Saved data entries
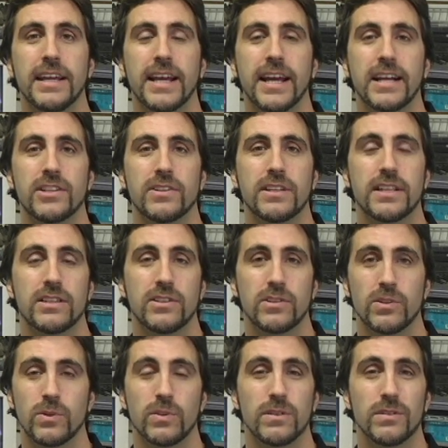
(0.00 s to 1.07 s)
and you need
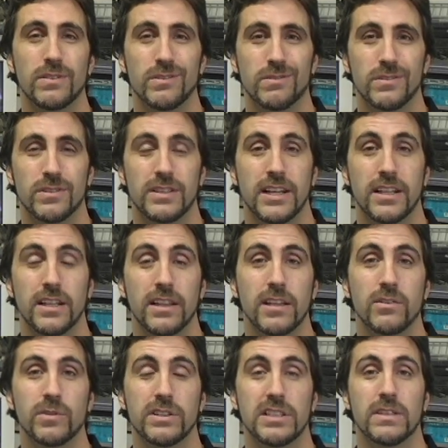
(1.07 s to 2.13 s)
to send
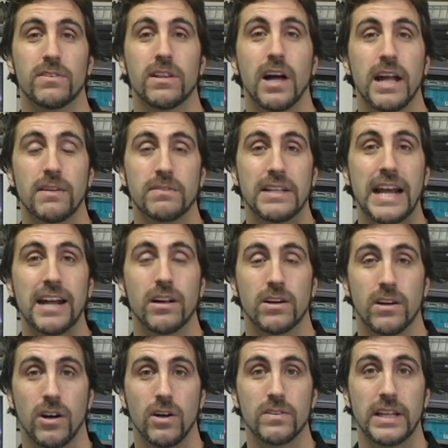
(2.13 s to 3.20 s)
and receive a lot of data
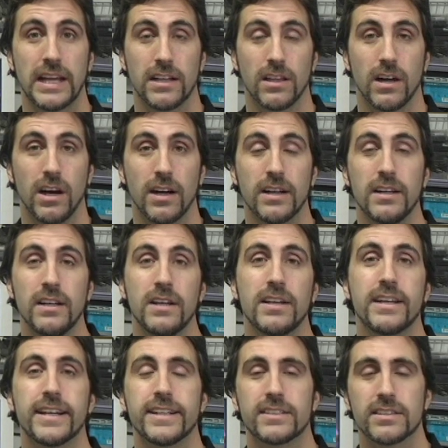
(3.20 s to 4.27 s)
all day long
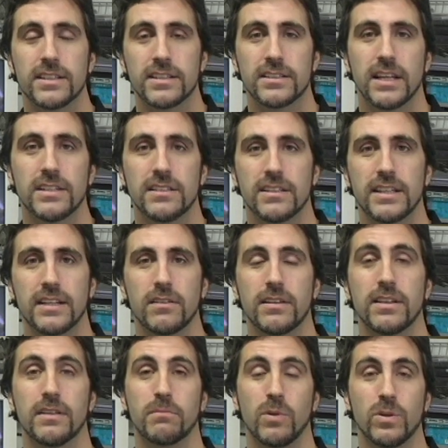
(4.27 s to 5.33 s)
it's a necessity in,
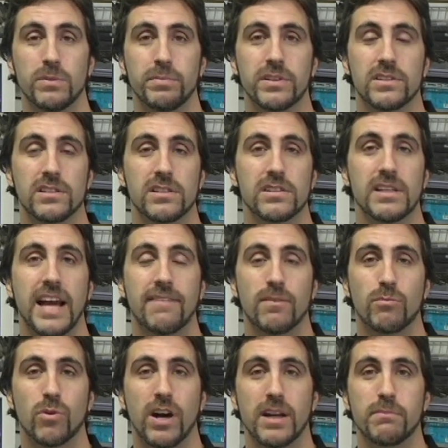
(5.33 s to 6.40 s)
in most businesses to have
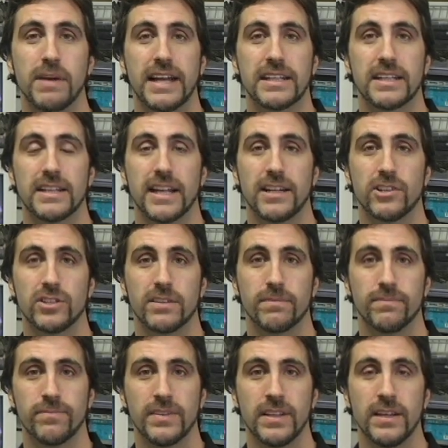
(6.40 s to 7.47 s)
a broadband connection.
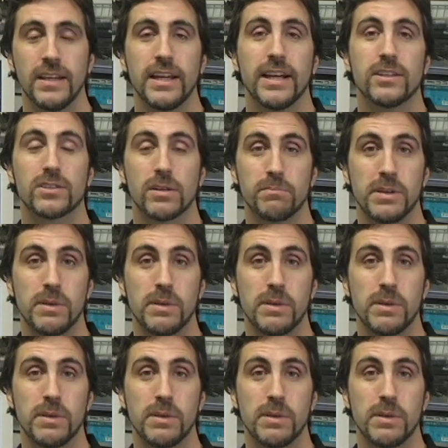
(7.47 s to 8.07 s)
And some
* * *
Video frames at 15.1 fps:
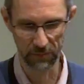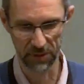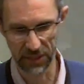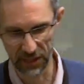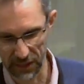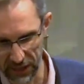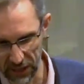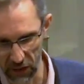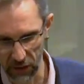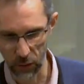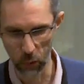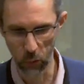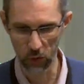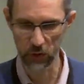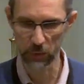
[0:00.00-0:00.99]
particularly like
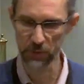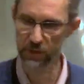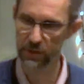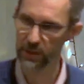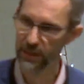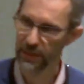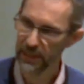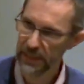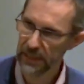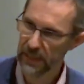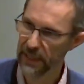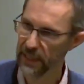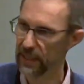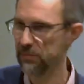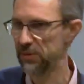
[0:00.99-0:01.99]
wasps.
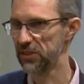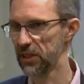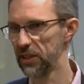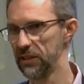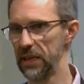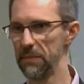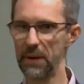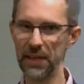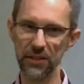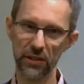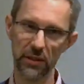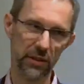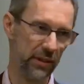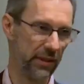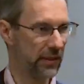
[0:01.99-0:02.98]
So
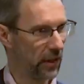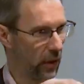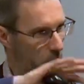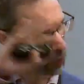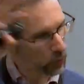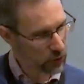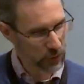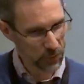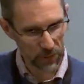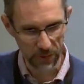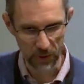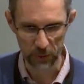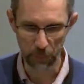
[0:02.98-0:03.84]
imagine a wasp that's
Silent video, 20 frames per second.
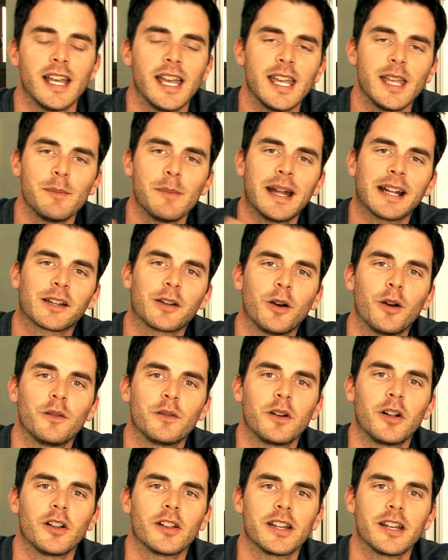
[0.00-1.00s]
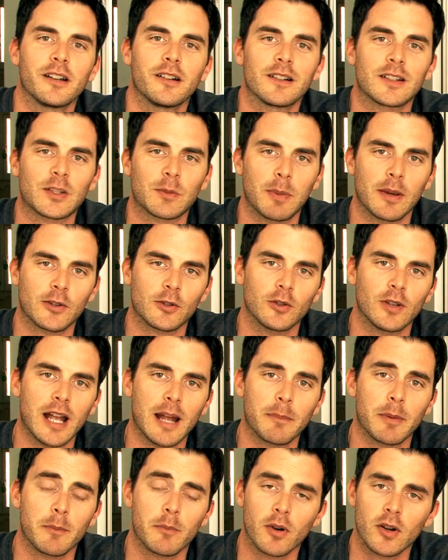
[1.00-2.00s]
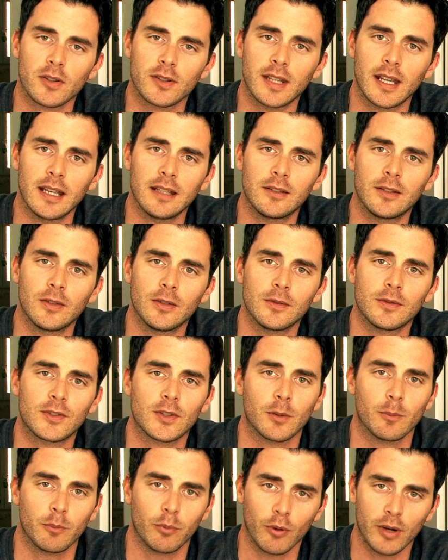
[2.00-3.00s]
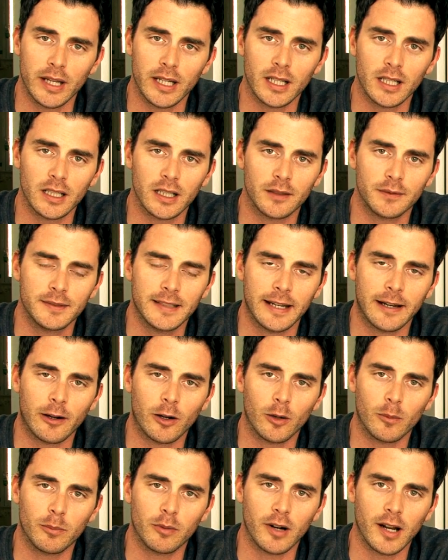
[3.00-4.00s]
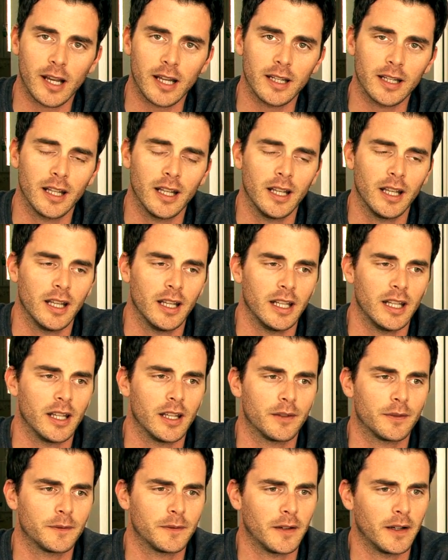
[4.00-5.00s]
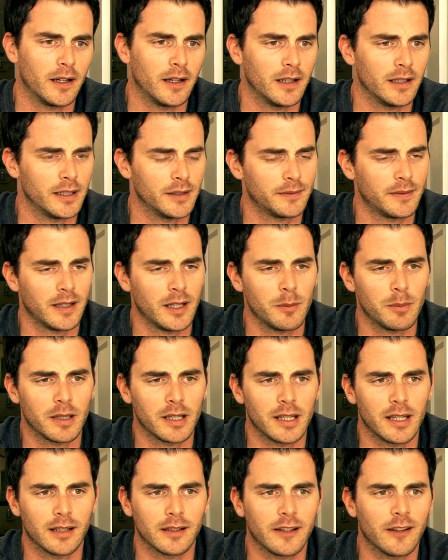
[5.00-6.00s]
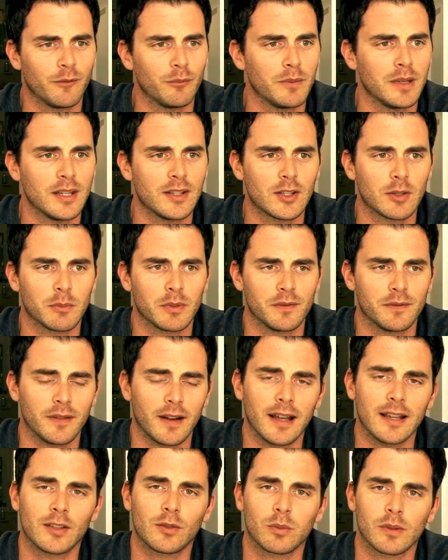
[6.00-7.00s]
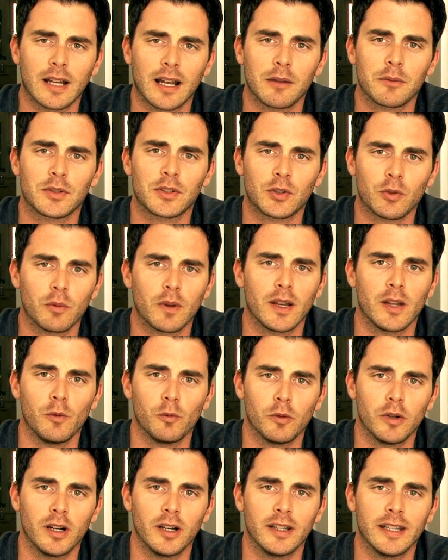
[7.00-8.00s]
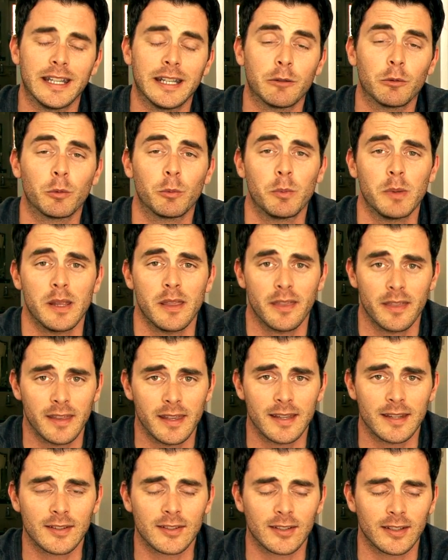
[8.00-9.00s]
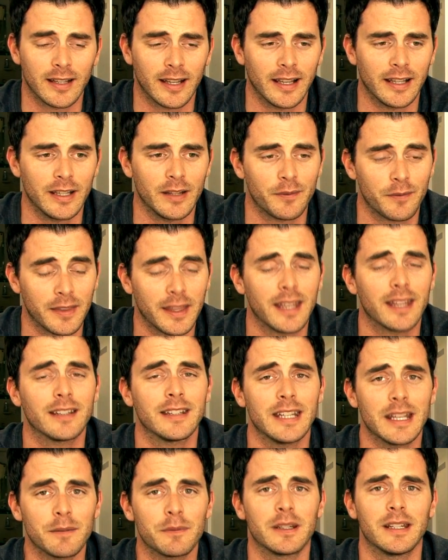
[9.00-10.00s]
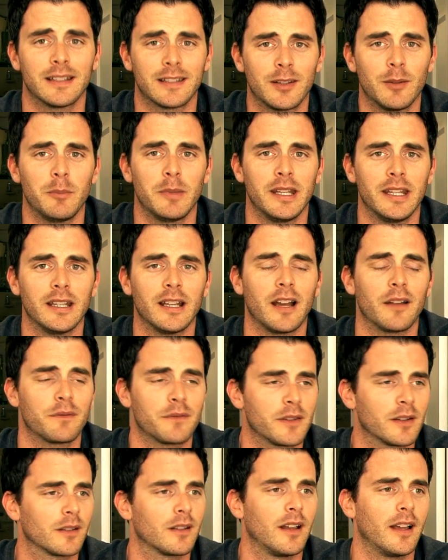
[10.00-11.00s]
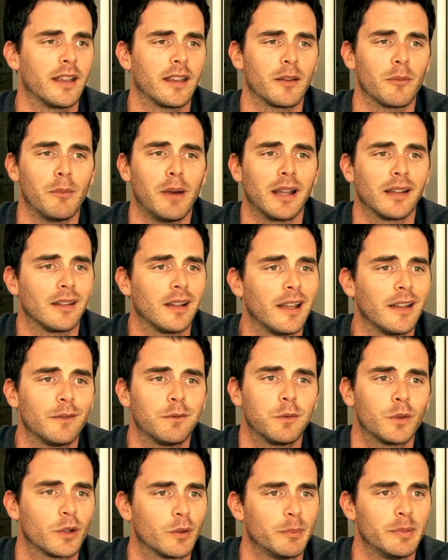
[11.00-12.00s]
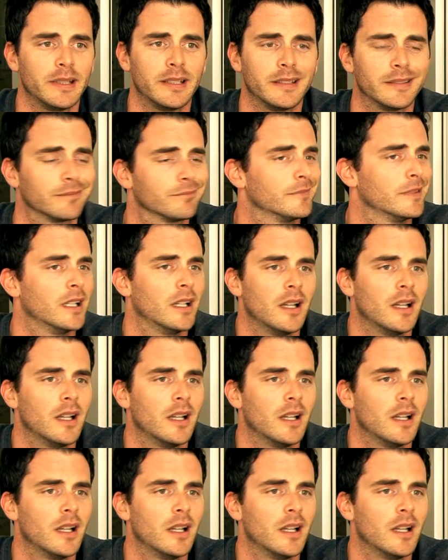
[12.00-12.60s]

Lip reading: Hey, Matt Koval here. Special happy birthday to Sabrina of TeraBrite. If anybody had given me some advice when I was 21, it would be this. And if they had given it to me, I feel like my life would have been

# Task goal:
In the records, find every line that has the string "frames" and copy it.

# Exercise answer:
Video frames at 15.1 fps:
Silent video, 20 frames per second.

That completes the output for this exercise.